Positives of miscarriages differ from person to person. One thing I can say for everyone, the life we have in this moment is not at all the life we would have had had that baby come into the world. For some of us, that’s a bad thing. For some of us, that’s a good thing. For some of us, it’s just a thing. I have an incredible life. I wouldn’t change it for the world. I would, under no circumstance, have this life with a five year old. 

I would not…

  • have the boyfriend I have now.
  • had the freedom to quit my corporate job, the stable paycheck, the benefits
  • be a freelance writer and blogger.
  • be able to sit on the couch and do nothing for hours on end. 
  • live in Houston.
  • travel as much or the way I do.
  • have Beau in my life.
  • have been able to pick Tess up off the side of the road.
  • have the time, energy, or money to take care of thirteen puppies.
  • have found or reconnected with my truest passions in life.
  • be chasing my wild, crazy, unrealistic dreams.
  • have the friends I do.
  • walk around pantless all the time.
  • read as much as I do.
  • stay up late doing whatever the fuck I want to whenever the fuck I want to.
  • have the body I do.
  • have a savings account with money in it specifically for travel (which happens often) and/or buying things I decide I need right now (which never happens, but it’s nice to know it’s there). 
  • be me the way I am right now.

I have no idea what my life would look like had Paeton Rae been born. I know I would have a corporate job with good benefits and a salary high enough to pay for everything she/he/their needs and wants and for us to go on a family vacation once a year. I know there would be a bedtime, healthy snacks, play dates, trips to the park, time outs, library trips, tantrums, snuggles, bedtime reading, dance parties, messes, and a lot of other things my life does not have right now.
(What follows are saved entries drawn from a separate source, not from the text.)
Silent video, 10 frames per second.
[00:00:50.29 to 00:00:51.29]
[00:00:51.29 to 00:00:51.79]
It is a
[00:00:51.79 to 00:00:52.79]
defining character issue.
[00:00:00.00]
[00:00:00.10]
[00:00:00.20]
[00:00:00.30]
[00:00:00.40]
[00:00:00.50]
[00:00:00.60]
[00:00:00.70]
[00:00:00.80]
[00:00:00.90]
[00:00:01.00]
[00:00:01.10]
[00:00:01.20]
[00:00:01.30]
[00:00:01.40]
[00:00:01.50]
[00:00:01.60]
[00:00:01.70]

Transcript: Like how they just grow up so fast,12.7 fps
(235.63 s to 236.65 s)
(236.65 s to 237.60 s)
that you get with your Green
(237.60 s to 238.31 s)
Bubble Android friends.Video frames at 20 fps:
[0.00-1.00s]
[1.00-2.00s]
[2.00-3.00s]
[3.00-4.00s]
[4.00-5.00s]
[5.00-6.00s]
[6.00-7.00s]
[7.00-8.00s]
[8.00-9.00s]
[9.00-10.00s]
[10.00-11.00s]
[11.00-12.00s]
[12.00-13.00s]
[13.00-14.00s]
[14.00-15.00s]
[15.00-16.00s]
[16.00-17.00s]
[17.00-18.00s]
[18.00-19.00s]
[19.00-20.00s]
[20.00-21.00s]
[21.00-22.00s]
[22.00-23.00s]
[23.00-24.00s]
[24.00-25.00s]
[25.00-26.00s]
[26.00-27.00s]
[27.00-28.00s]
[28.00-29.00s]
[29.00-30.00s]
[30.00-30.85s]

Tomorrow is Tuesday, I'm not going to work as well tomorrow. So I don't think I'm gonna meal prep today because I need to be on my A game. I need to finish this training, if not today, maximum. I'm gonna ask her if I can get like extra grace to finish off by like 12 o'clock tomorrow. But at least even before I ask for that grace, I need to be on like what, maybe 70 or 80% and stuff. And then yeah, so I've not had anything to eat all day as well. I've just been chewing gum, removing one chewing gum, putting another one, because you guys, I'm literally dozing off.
I would have loved that life for what it was, but that was never my dream. I never had to make the decision to not be pregnant, to not be a mom; my body did that for me. I was sad. I am sad. I miss the life I could have had and holding the baby I never got to hold. 

But. 

I love my life. I see the blessing the sadness of my miscarriage was. I see all the opportunities and possibilities my life still has in store for me that would not have been possible as a single mom to a five year old.